Die Befreiungsaktion wurde übrigens damals von Yonatan Netanjahu geleitet, dem älteren Bruder des amtierenden israelischen Premierministers Benjamin Netanjahu. Sogar noch was gelernt.

MACHART

Daniel Brühl gibt zur Abwechslung mal wieder den schmallippigen, humorbefreiten Deutschen, Rosamund Pike die eiskalte Terroristin.

Sehr ungewöhnlich ist der Kunstgriff, die Terrorszenen mit einer israelischen Tanztheateraufführung zu unterschneiden. Klingt absurd, funktioniert aber überraschenderweise gut.

FAZIT

Ist solide inszeniert und einigermaßen spannend, aber am Ende nicht mehr als ein ganz guter TV-Film. Hat man alles irgendwie schonmal gesehen.

USA/GB, 2018
Regie José Padilha
107 min

3 Tage in Quiberon

INTENSIVES PSYCHODUELL

1981 gab Romy Schneider, schwer alkohol- und tablettenabhängig, im südfranzösischen Quiberon dem Magazin Stern eines ihrer selten gewordenen Interviews.  Der Film zeigt die Begegnung zwischen der Schauspielerin und dem Reporter als spannungsgeladenes Psychoduell. Somit kein klassisches Biopic, mit artig abgehandelten Lebensstationen, sondern ein auf drei Tage komprimierter Ausschnitt aus dem Leben Romy Schneiders.

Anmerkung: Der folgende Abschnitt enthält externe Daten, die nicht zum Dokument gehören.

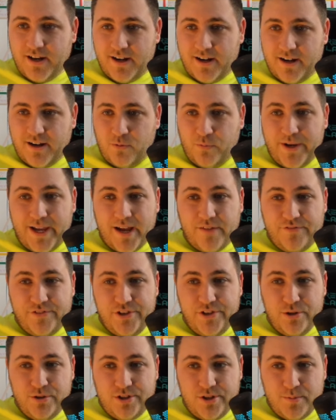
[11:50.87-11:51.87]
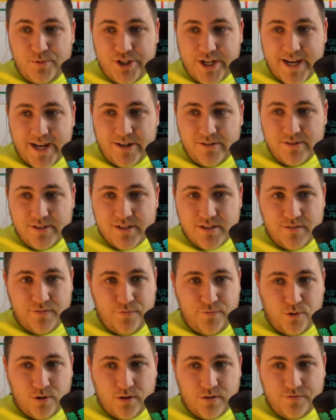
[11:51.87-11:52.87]
we have YouTube channels
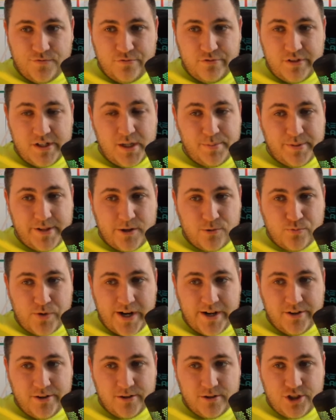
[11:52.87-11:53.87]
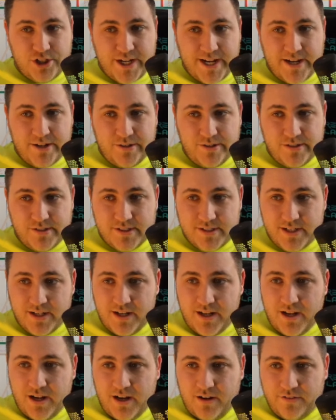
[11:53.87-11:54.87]
for free-to-play regular channels,
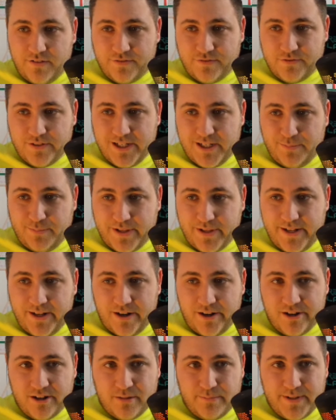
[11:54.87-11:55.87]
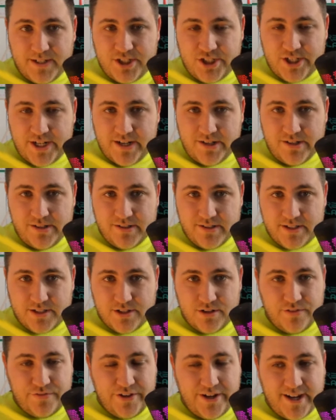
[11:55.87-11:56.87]
free-to-play Iron Man channels.
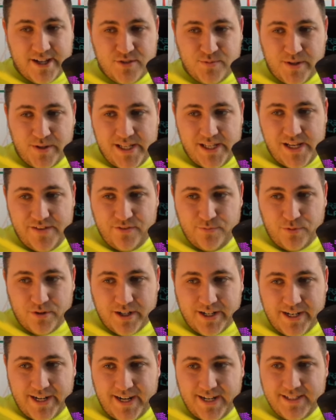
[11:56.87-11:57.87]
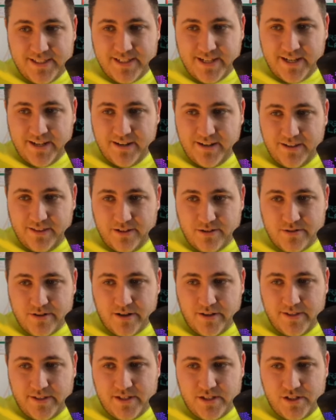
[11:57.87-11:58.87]
So if you guys want even more content, there's
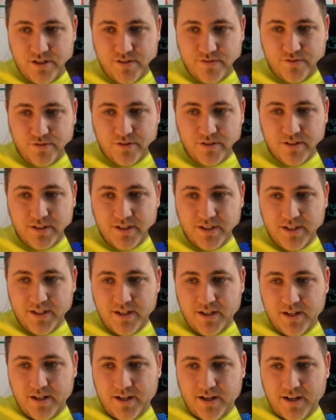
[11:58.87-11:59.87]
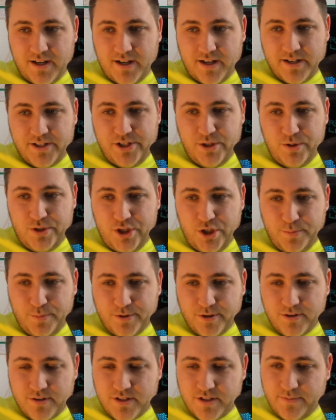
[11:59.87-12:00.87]
all these useful
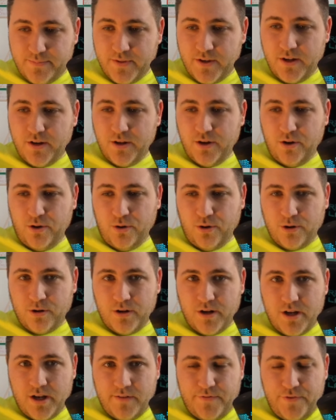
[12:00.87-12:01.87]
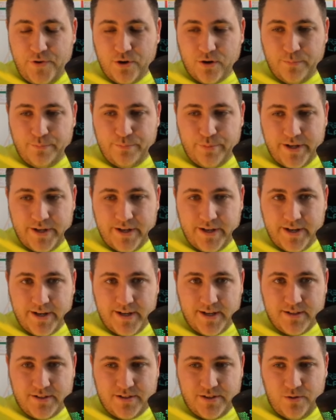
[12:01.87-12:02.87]
YouTubers. Or if you are big
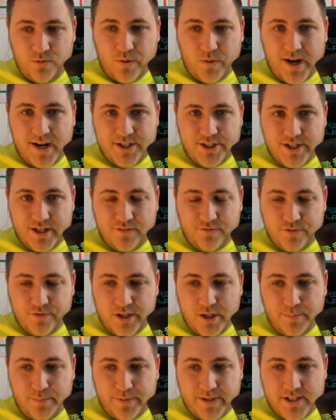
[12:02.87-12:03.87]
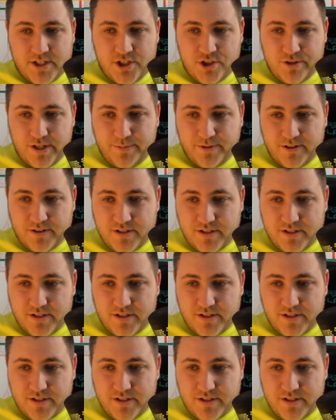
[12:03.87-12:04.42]
into watching free-to-play streamers,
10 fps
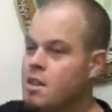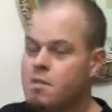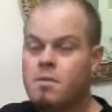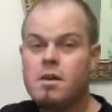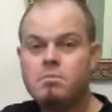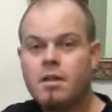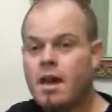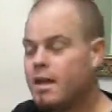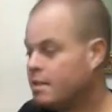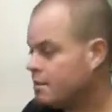3
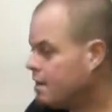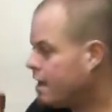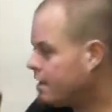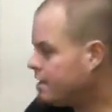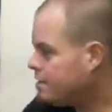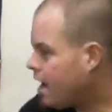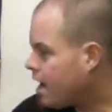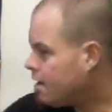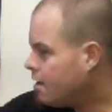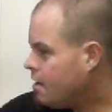planets lined
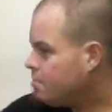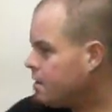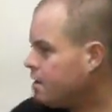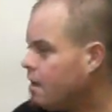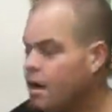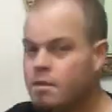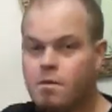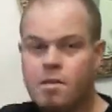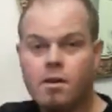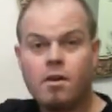exactly up in line
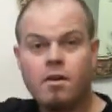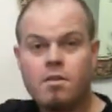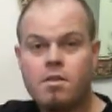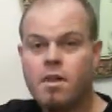with Earth.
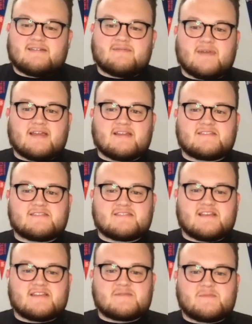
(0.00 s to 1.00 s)
man,
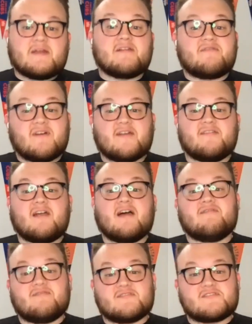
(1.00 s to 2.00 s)
it's been a fun
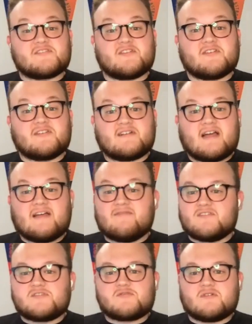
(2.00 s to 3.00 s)
ride for sure. I've
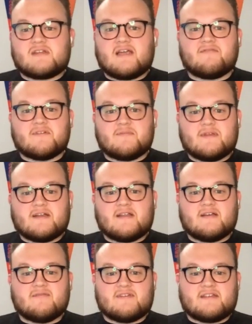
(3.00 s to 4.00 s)
enjoyed every minute
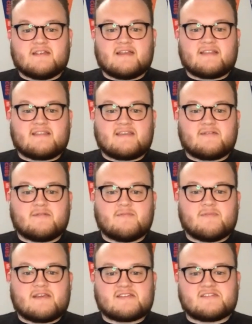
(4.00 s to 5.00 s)
of it, and I think what
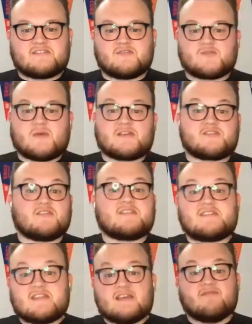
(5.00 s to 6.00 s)
makes it so special is
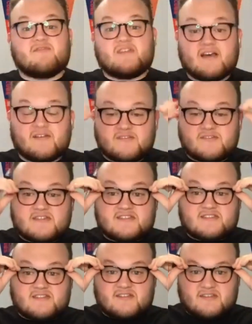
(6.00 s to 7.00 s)
the MVLs,
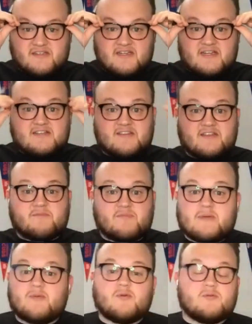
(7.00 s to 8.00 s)
is the
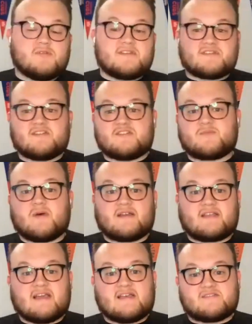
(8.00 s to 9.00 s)
people who listen to this
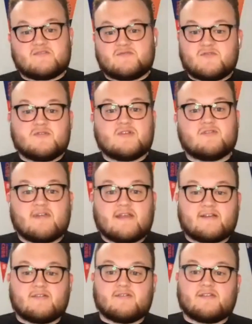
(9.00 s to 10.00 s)
podcast, who tune in
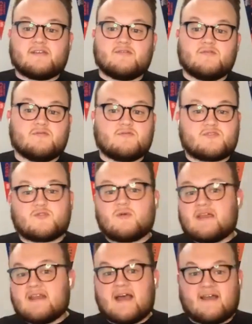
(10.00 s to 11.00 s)
regularly, who
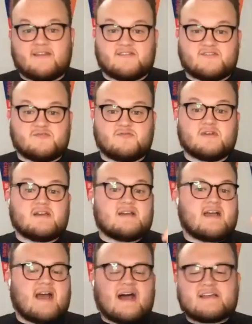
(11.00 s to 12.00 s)
tweet at us, who
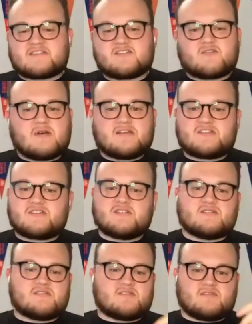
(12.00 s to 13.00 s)
ask us
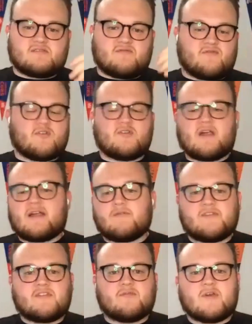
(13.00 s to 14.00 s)
questions for not
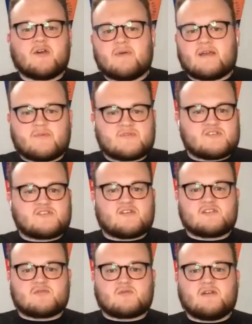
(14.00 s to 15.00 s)
only the mailbag, but just
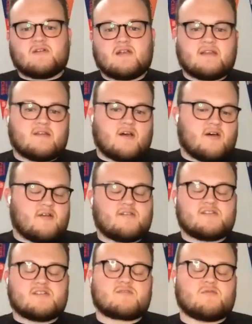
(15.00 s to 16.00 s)
on Twitter and on our
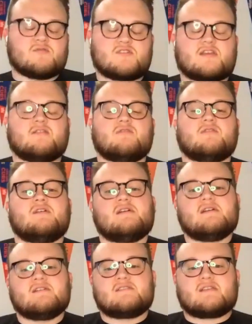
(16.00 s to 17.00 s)
Discord channel,
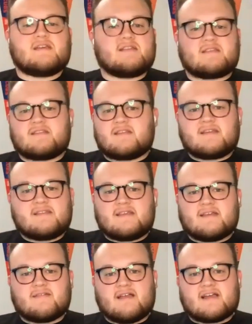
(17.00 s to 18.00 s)
to get the
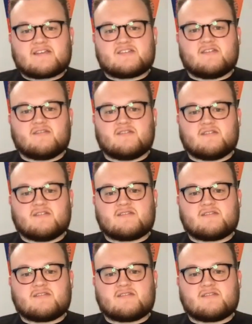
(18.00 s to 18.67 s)
interaction there,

Journalist Michael Jürgs (Robert Gwisdek) macht dabei keine gute Figur. Seine extrem persönlichen Fragen sind quälend indiskret, man windet sich geradezu.  Sensationsgeil, arrogant und manipulativ: die zerbrechliche, manisch-depressive Romy Schneider (Marie Bäumer) ist ihrem Gegenüber anfangs kaum gewachsen. Zwischen den beiden stehen der Fotograf Robert Lebeck (Charly Hübner) sowie Romys Jugendfreundin Hilde (Birgit Minichmayr).

MACHART

„3 Tage in Quiberon“ hält sich stilistisch an die damals im Stern erschienenen, legendären Fotos. Das Schwarzweiß-Drama zitiert die Schlüsselmomente der Reportage, gibt aber gleichzeitig einen tiefen Einblick in das Seelenleben Romy Schneiders. Man fühlt mit ihr, hat das Bedürfnis, sie zu retten, weiß aber, dass das traurige Ende nahe ist. Drei Monate nach dem Interview starb ihr Sohn, im Jahr darauf sie selbst.

FAZIT

Zwei Worte: Herausragendes Ensemble! Vor allem Marie Bäumer in der Rolle ihres Lebens. Sehr empfehlenswertes, dicht erzähltes Kammerspiel. 10 Nominierungen beim Deutschen Filmpreis.

Deutschland/Frankreich, 2018
Regie Emily Artef
116 min

In den Gängen

SCHÖN DEPRIMIEREND

Christian spricht nicht viel. Da ist sein neuer Job in der Getränkeabteilung eines Großmarkts genau das Richtige für ihn. Den ganzen Tag mit dem Gabelstapler durch die Gänge fahren und der attraktiven, aber unerreichbaren Kollegin Marion hinterher schmachten – dazu bedarf es nicht vieler Worte. Einen Freund findet er in seinem Kollegen Bruno, der schnell zum Vertrauten und Ersatzvater wird.

MACHART

Es ist eine Freude, dem starken Schauspielerensemble um Franz Rogowski, Sandra Hüller und Peter Kurth zuzuschauen. Und neben „Transit“ liefert „In den Gängen“ einen weiteren Beweis für die schauspielerische Kraft von Rogowski.

FAZIT

Der leise Film behandelt unaufdringlich und sehr authentisch die Themen Alltag im Osten und Einsamkeit. Klar, eigentlich ist die Geschichte deprimierend, die präzise eingefangene Stimmung und der leise Humor machen den Film aber extrem sehenswert.